» EXERCISE DIRECTIONS:
The answer should consist of the records below, repeated exactly, and no pictures.

^^^^^^^^^^^^^^^^

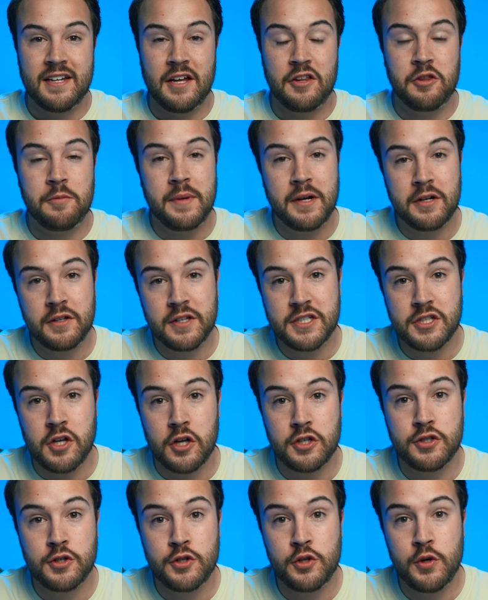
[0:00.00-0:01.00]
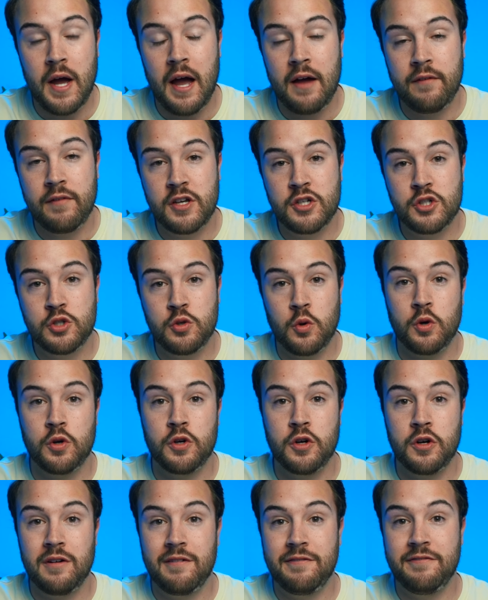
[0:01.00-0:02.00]
Now the mirrorless also do have a
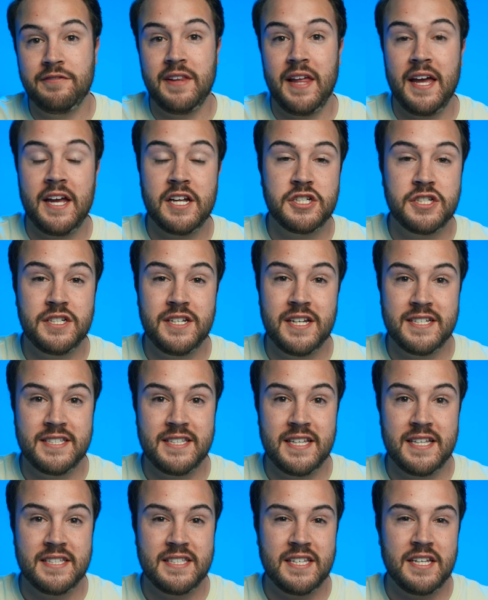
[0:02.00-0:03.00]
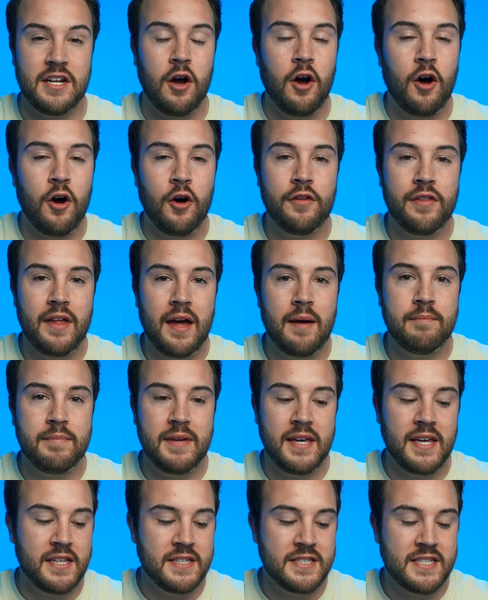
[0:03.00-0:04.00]
shorter flange distance and all that
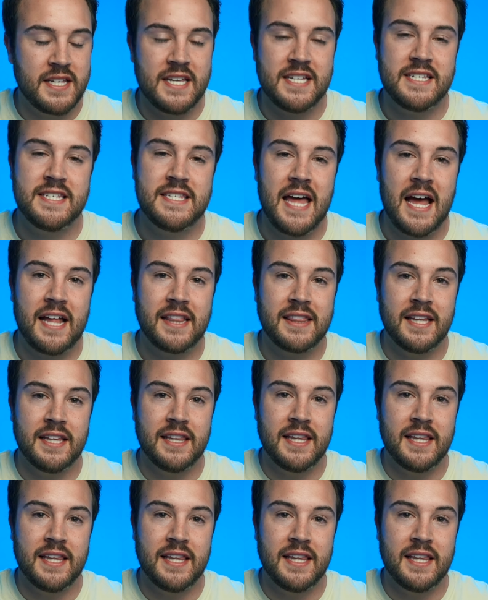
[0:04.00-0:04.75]
means is that the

^^^^^^^^^^^^^^^^

» RESPONSE:
[0:00.00-0:01.00]
[0:01.00-0:02.00]
Now the mirrorless also do have a
[0:02.00-0:03.00]
[0:03.00-0:04.00]
shorter flange distance and all that
[0:04.00-0:04.75]
means is that the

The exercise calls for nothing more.